[Start of section]

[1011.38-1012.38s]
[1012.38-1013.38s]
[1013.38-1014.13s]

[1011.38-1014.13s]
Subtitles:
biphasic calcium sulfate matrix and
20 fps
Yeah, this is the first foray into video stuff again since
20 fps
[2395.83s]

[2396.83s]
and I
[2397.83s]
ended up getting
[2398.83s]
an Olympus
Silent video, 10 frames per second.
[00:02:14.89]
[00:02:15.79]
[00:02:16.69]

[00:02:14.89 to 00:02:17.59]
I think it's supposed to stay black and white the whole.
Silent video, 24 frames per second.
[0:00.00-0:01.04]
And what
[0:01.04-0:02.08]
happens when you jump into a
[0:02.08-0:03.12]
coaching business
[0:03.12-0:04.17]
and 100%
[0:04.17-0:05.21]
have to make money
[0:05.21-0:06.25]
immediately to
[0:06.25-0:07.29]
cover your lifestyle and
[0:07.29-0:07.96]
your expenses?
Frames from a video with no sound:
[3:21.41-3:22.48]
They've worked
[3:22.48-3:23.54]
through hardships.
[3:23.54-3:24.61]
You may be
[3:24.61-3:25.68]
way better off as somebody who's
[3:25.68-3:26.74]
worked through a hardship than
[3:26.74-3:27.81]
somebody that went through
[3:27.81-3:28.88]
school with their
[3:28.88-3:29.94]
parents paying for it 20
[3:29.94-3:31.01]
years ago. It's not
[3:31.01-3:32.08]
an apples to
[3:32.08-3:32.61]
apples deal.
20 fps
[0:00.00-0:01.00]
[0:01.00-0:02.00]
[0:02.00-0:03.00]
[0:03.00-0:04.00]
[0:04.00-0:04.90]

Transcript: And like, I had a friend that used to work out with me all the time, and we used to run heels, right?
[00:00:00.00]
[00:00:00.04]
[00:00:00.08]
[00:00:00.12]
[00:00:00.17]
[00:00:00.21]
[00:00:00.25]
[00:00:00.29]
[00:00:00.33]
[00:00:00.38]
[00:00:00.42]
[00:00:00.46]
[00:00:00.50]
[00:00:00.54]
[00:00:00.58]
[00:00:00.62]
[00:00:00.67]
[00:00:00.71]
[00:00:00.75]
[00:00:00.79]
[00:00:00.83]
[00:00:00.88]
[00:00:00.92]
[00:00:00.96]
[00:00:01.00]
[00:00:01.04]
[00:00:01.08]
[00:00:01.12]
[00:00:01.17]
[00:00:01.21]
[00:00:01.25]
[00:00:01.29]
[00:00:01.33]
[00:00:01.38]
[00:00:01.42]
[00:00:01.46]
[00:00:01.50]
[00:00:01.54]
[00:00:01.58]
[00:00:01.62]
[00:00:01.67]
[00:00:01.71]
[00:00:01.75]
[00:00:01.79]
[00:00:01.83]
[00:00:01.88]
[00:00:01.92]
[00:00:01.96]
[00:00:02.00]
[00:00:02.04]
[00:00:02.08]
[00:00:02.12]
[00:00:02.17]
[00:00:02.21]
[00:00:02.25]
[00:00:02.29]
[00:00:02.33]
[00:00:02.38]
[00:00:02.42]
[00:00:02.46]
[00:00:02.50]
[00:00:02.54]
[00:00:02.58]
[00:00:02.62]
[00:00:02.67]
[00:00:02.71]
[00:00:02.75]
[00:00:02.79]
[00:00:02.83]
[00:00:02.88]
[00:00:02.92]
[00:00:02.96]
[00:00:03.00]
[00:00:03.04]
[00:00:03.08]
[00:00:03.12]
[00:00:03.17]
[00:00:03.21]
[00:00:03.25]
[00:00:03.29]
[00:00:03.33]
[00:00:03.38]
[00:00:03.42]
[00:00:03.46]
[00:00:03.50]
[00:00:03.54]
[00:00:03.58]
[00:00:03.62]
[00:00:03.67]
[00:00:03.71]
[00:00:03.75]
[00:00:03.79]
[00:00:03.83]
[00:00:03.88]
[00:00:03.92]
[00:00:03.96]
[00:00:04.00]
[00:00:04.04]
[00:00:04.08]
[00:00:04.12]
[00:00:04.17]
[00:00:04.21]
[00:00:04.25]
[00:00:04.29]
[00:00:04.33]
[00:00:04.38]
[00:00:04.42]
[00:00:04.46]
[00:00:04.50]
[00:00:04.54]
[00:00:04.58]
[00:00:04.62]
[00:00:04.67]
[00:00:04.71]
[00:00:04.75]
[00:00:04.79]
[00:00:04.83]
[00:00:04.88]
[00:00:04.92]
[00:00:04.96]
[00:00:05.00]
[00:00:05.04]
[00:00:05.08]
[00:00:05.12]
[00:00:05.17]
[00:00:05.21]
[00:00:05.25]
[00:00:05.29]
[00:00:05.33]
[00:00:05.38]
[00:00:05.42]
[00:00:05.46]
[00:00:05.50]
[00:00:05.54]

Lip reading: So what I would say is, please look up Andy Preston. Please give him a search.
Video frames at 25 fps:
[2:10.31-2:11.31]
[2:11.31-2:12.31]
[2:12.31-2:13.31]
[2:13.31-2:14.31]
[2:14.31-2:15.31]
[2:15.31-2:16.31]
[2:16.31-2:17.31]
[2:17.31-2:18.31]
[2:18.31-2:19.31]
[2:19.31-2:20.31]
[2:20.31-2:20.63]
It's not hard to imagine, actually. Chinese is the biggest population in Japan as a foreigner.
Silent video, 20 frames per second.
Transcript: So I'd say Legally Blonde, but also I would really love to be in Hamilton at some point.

[End of section]

### Problem to work on
In the material above, find the line containing "[00:00:01.29]" and the line containing "[00:00:02.21]", then write out exactly those two lines and every line between them, and nothing more.

### Your response
[00:00:01.29]
[00:00:01.33]
[00:00:01.38]
[00:00:01.42]
[00:00:01.46]
[00:00:01.50]
[00:00:01.54]
[00:00:01.58]
[00:00:01.62]
[00:00:01.67]
[00:00:01.71]
[00:00:01.75]
[00:00:01.79]
[00:00:01.83]
[00:00:01.88]
[00:00:01.92]
[00:00:01.96]
[00:00:02.00]
[00:00:02.04]
[00:00:02.08]
[00:00:02.12]
[00:00:02.17]
[00:00:02.21]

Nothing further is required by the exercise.